Em um vídeo longo e com tom de desabafo, a ex-primeira-dama Michelle Bolsonaro afirmou ter sido alvo de ataques internos e disse ter vivido um momento de ruptura com aliados políticos e familiares após divergências recentes dentro do campo bolsonarista.
Logo no início, Michelle justificou o silêncio anterior e afirmou que decidiu falar após sucessivas tensões: “Não foi fácil chegar até aqui, tentei o silêncio, escolhi a paz, para não expor a minha família fiquei calada por muito tempo”. Ela disse ainda que chegou a um limite: “Mas tem um limite para o quanto uma pessoa consegue suportar ataques e mentiras”.
A principal tensão exposta no vídeo envolve uma ligação com o senador Flávio Bolsonaro. Michelle afirmou que a conversa foi marcada por tom duro e desentendimento político.
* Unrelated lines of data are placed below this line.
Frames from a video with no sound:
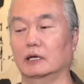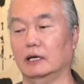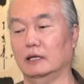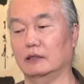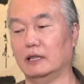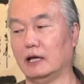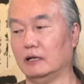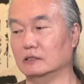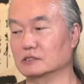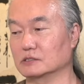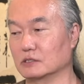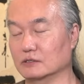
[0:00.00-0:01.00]
And that
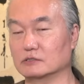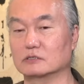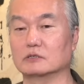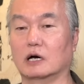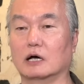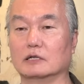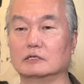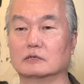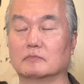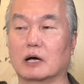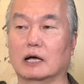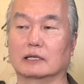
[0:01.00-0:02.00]
starts to
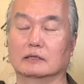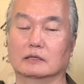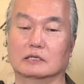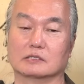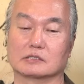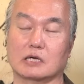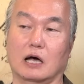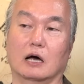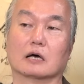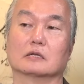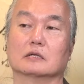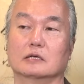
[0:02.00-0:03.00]
undermine this
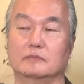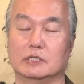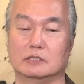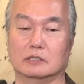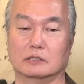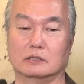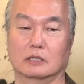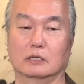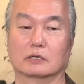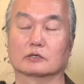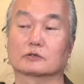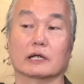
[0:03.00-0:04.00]
unlimited
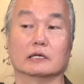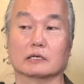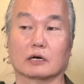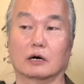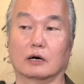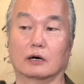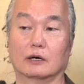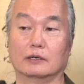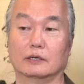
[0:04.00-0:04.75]
credit card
Segundo ela, o episódio representou um ponto de virada: “Ele foi muito ríspido, me desrespeitou e me maltratou ao telefone”.
A ex-primeira-dama também afirmou que esperava mais diálogo antes da exposição pública do conflito: “Peguei o telefone, procurei qualquer sinal de que ele tinha tentado falar comigo antes de falar para o Brasil, não tinha nada”.
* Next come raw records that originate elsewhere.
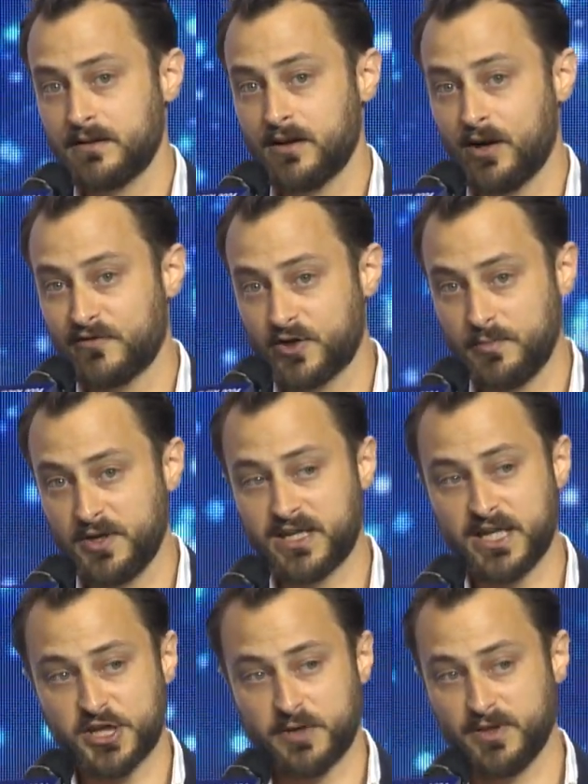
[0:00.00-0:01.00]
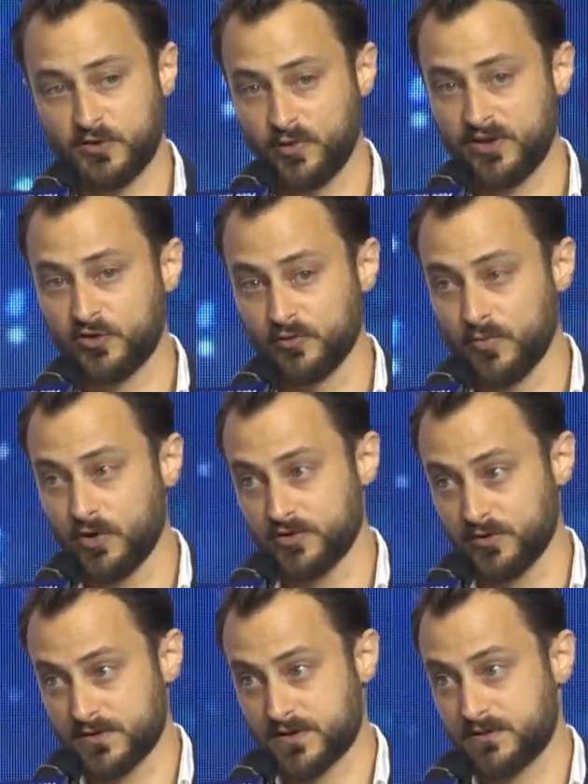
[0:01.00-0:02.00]
of communication between two
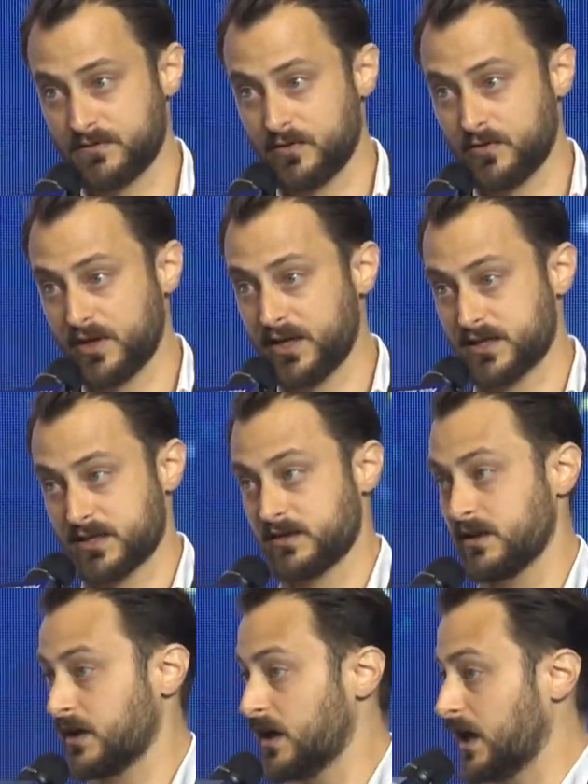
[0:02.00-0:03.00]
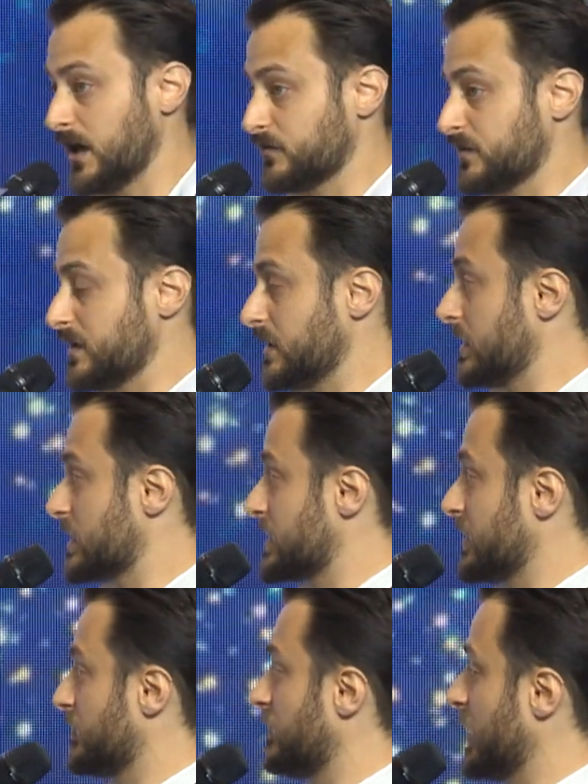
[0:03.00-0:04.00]
modules. Okay, it's to the
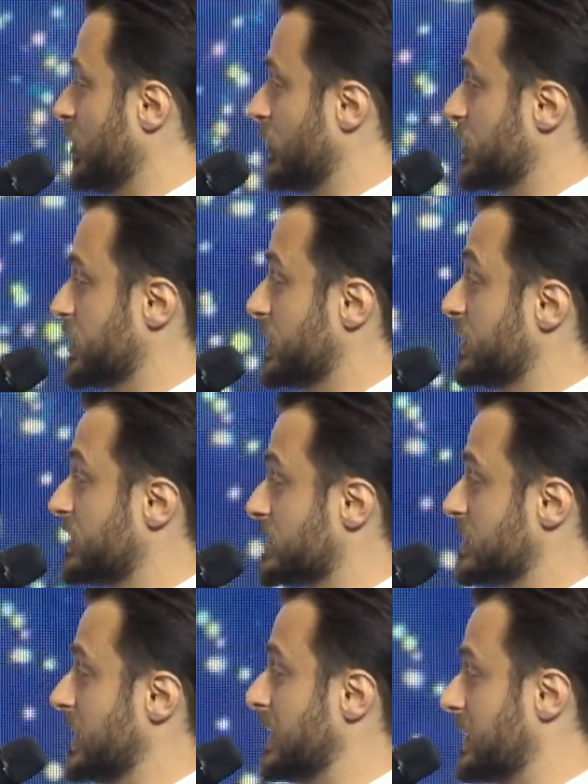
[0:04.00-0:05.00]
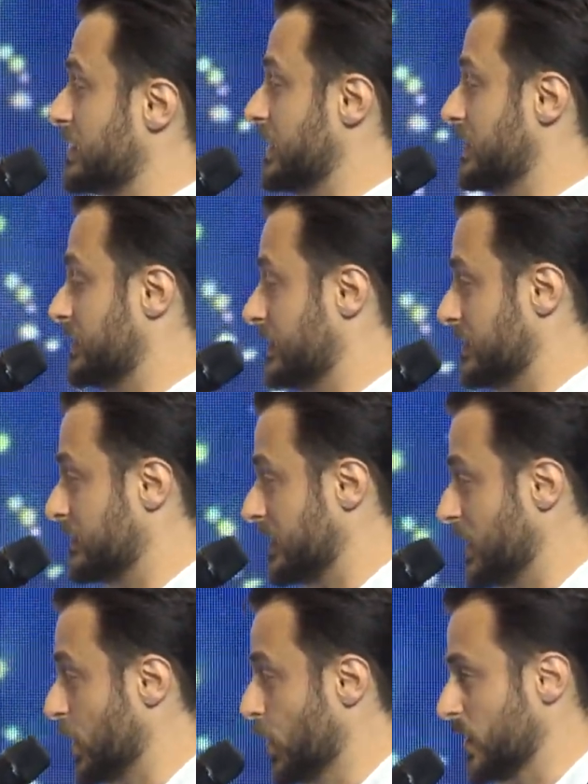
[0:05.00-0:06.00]
extent of my knowledge, it is the
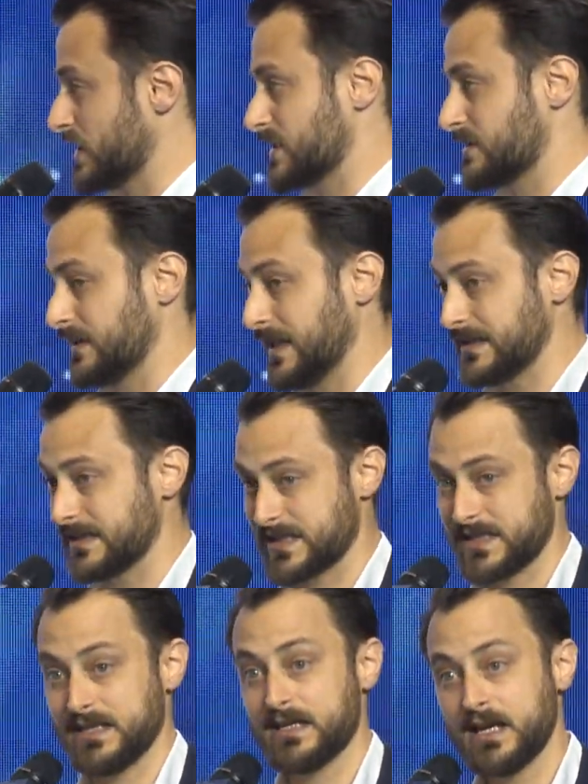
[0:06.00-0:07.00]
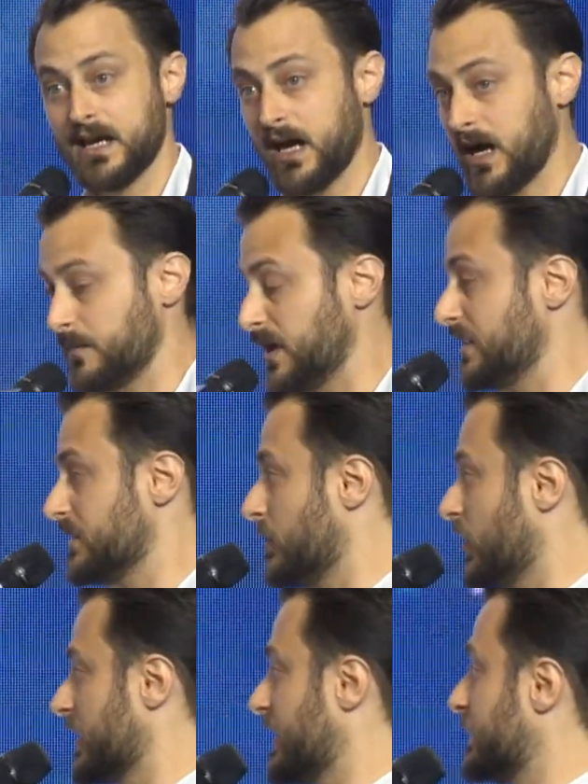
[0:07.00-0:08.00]
lowest latency in the
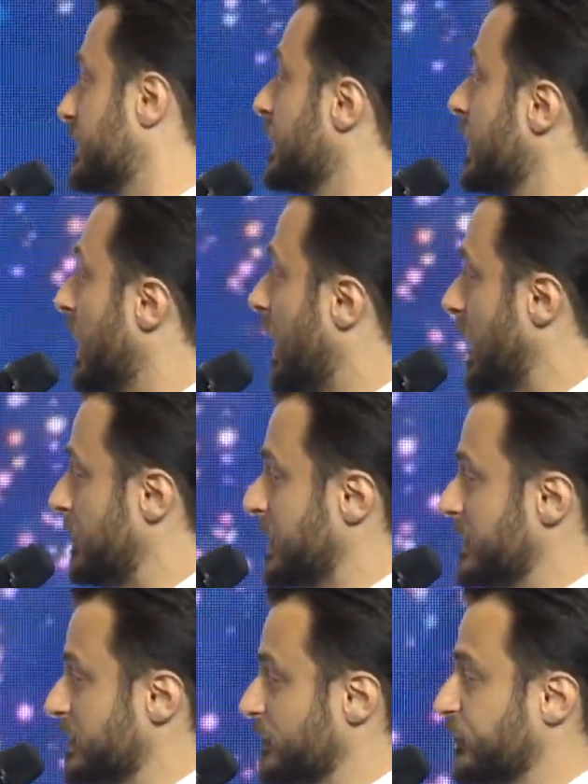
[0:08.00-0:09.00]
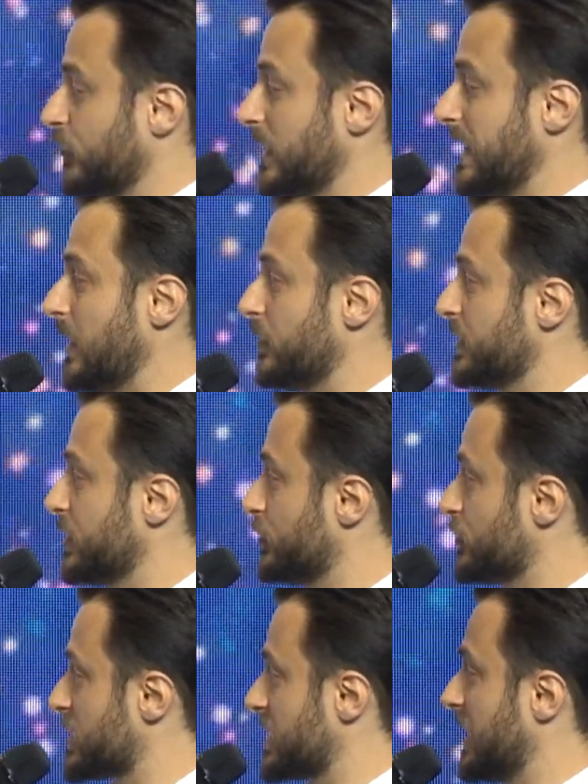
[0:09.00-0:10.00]
market, and therefore allowing you
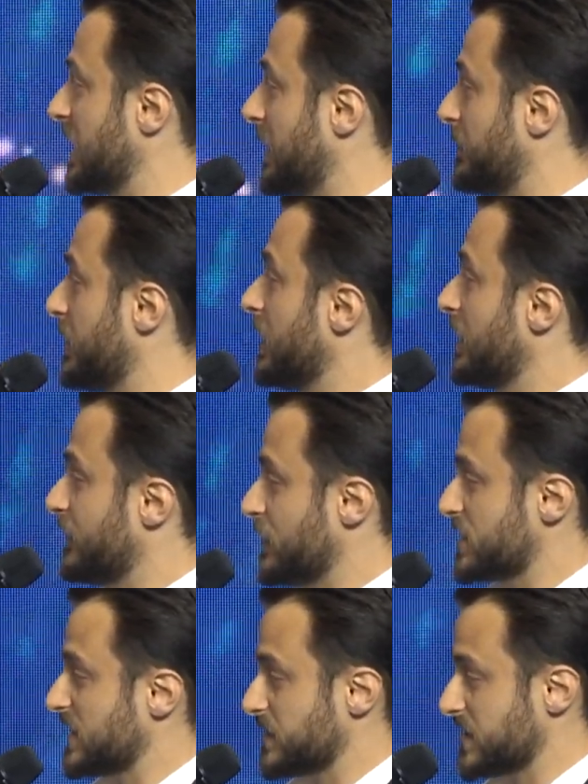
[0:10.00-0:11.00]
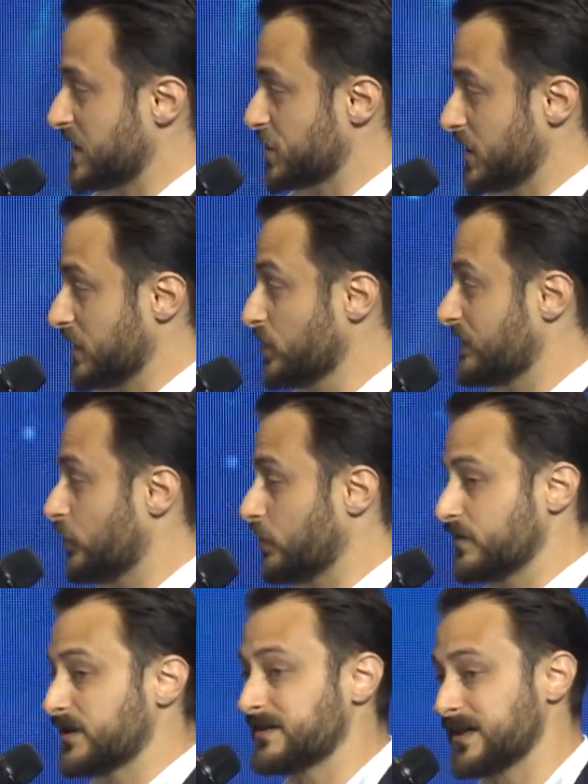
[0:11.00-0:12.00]
to scale up very substantially. We've
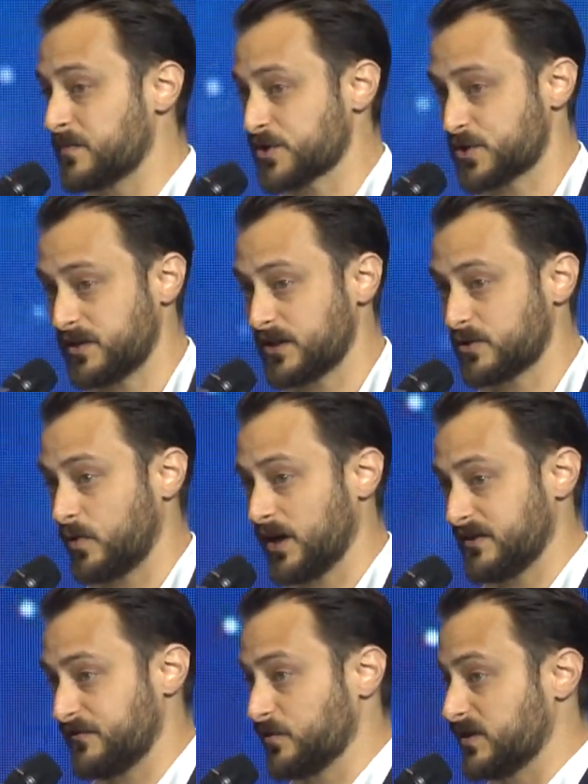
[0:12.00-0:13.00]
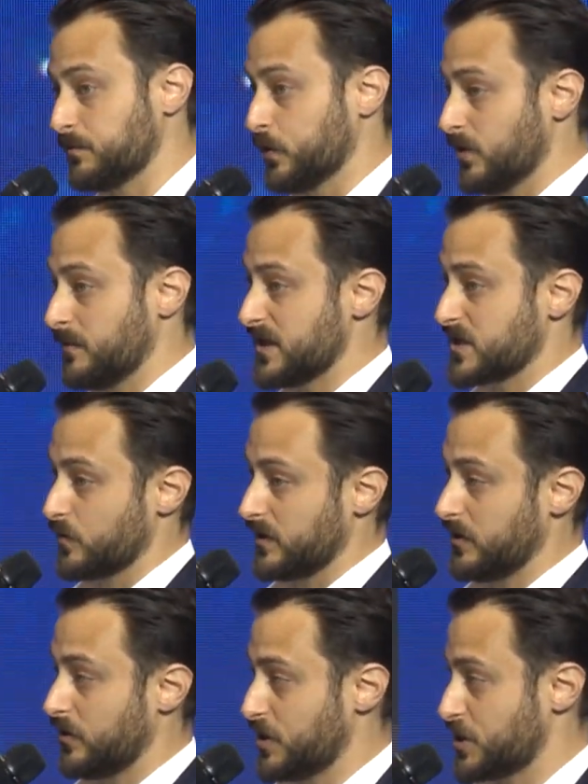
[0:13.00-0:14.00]
already demonstrated quite a few deployments with
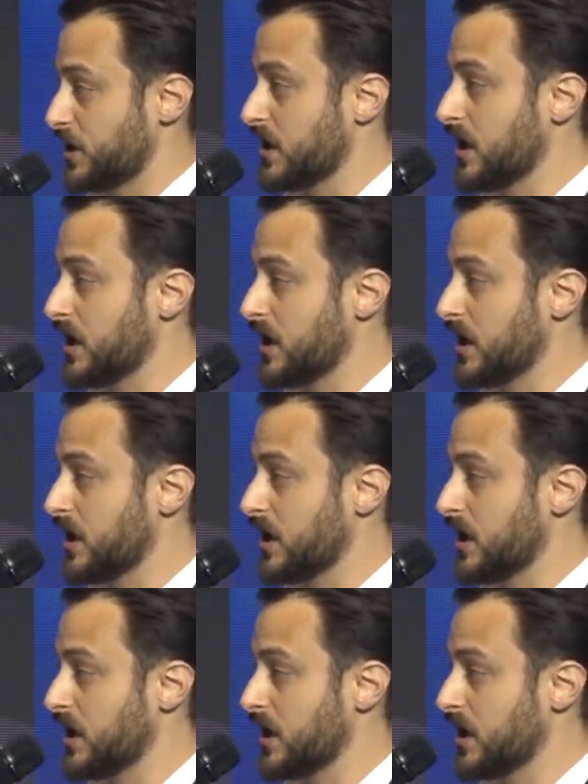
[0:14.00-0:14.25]
large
No centro da crise está a discussão sobre alianças políticas no Ceará, especialmente a aproximação com o ex-governador Ciro Gomes. Michelle criticou a articulação e foi enfática ao rejeitar qualquer composição: “Ciro não terá meu apoio nunca”.
Ela também citou o impacto político da disputa local envolvendo nomes como o deputado André Fernandes e o senador Eduardo Girão, além de defender a candidatura de aliados no estado. Em outro momento, disse que o debate extrapolou a política e atingiu valores pessoais e familiares.
Ao longo do vídeo, Michelle reforçou que não busca confronto definitivo, mas manteve críticas à condução das articulações internas. Em tom mais reflexivo, afirmou: “Perdoar não é o mesmo que esquecer ou querer continuar o relacionamento”.
Ela também mencionou o ex-presidente Jair Bolsonaro, dizendo que segue alinhada à sua orientação política e às decisões tomadas anteriormente dentro do partido, mas que hoje prefere se manter em posição mais reservada.
Ao encerrar, Michelle afirmou que seguirá focada na família e no trabalho político com mulheres no PL Mulher, tentando reduzir a exposição da crise interna: “Aqui do meu lugar, eu sigo cuidando do meu marido, cuidando da minha filha e servindo ao meu país da forma como posso”.